Once activated, macrophages phagocytose microorganisms, release pro-inflammatory cytokines, and deliver antigens to helper T cells. The release of various substances mediates a substantial portion of these actions [41,42]. For instance, in the presence of pathogens, macrophages can produce NO to kill antigens, and activated macrophages secrete various cytokines, including IL-6 and TNF-α, thereby initiating and enhancing the immune response and other multi-faceted responses. Production of TNF-α in the macrophages stimulated by the selected strains was even greater than that in the cells treated with LPS, indicating that strains JBCC38 and JBCC47 could induce the secretion of higher levels of TNF-α by RAW 264.7 cells. IL-6 is involved in a wide range of immune processes, such as promoting the proliferation and differentiation of B cells, inducing acute-phase protein production, and coordinating the transition from innate to adaptive immunity. It also helps to regulate the balance between pro-inflammatory and anti-inflammatory responses [43]. In this study, we demonstrated the ability of selected strains to induce the production of IL-6 in RAW 264.7 cells. Our results showed that IL-6 production in the cells was significantly enhanced by some of the selected strains, such as Lat. curvatus JBCC38, JBCC60, JBCC65, and JBCC93, which showed higher levels than that of Lcb. rhamnosus GG. These observations suggest that IgA levels in the cells induced by the selected strains may increase, thereby facilitating the modulation of the host immune response.
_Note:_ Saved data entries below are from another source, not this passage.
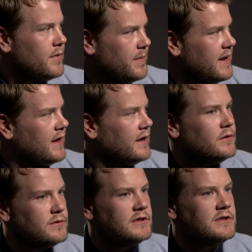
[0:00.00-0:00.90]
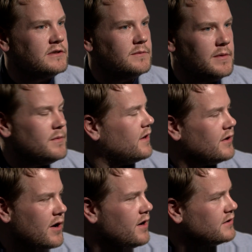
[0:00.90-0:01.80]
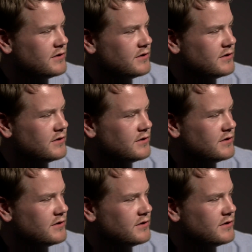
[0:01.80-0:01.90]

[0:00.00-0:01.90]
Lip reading: being in auditions and people go, God,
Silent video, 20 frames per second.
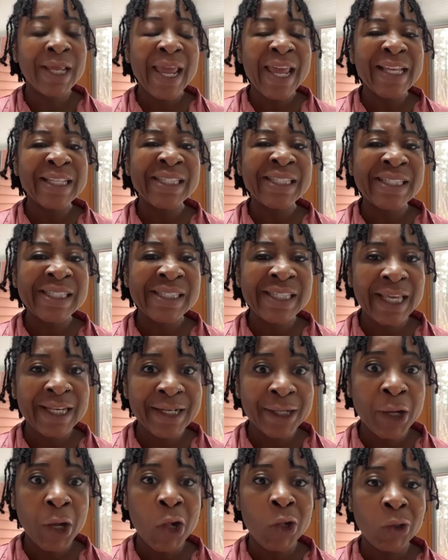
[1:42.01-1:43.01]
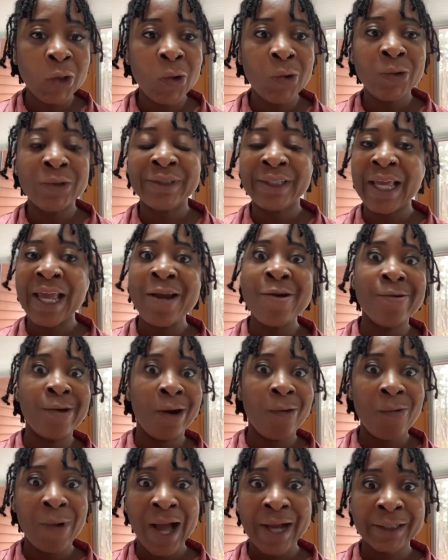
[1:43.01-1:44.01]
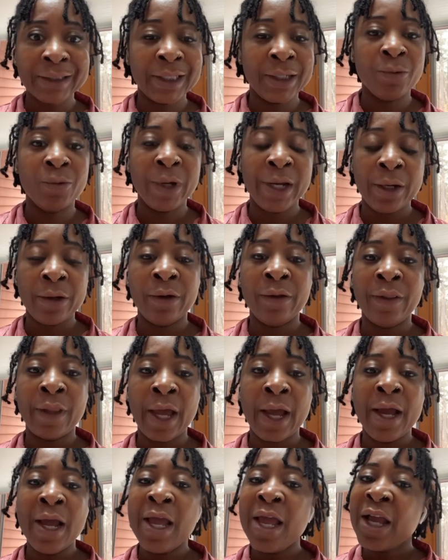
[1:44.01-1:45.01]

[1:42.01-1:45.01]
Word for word: and set it closed and not walk and wait on that.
According to previous studies, intracellular metabolites or molecules from L. plantarum KFCC11389P inhibit the production of the pro-inflammatory cytokines IL-6 and TNF-α in LPS-stimulated RAW 264.7 macrophages. However, these anti-inflammatory effects were not detected when viable or heat-killed cells were used, suggesting that L. plantarum KFCC11389P cells did not affect anti-inflammatory cytokines and thus could not exert immune-modulating activities [44]. Future research is required to identify the active elements in the bacterial cell structure and confirm the anti-inflammatory activity in human clinical trials and animal disease models to gain a better understanding of the anti-inflammatory effects induced by particular lactobacillus strains.

4. Conclusions

During the course of our study, we screened Lat. curvatus JBCC from traditional Korean jangajji for augmented NO production and conducted an in vitro assessment of its probiotic potential. When cells were co-cultured with various bacterial stimulants, NO production generally increased. Lat. curvatus JBCC93 and JBCC65 showed a higher NO synthesis rate than the control strain, Lcb. rhamnosus GG. As a probiotic, the Lat. curvatus strains are tolerant to acid and bile conditions in an artificial gastrointestinal system. Lat. curvatus also showed a good adhesion to Caco-2 cells, pathogen inhibitory activity, cholesterol-lowering effects, and antioxidant activity. Lat. curvatus strains JBCC38, JBCC60, JBCC65, and JBCC93 showed substantially enhanced IL-6 production in RAW 264.7 cells compared to Lcb. rhamnosus GG. Lat. curvatus JBCC38 and JBCC47 induced secretion of higher levels of TNF-α by RAW 264.7 cells.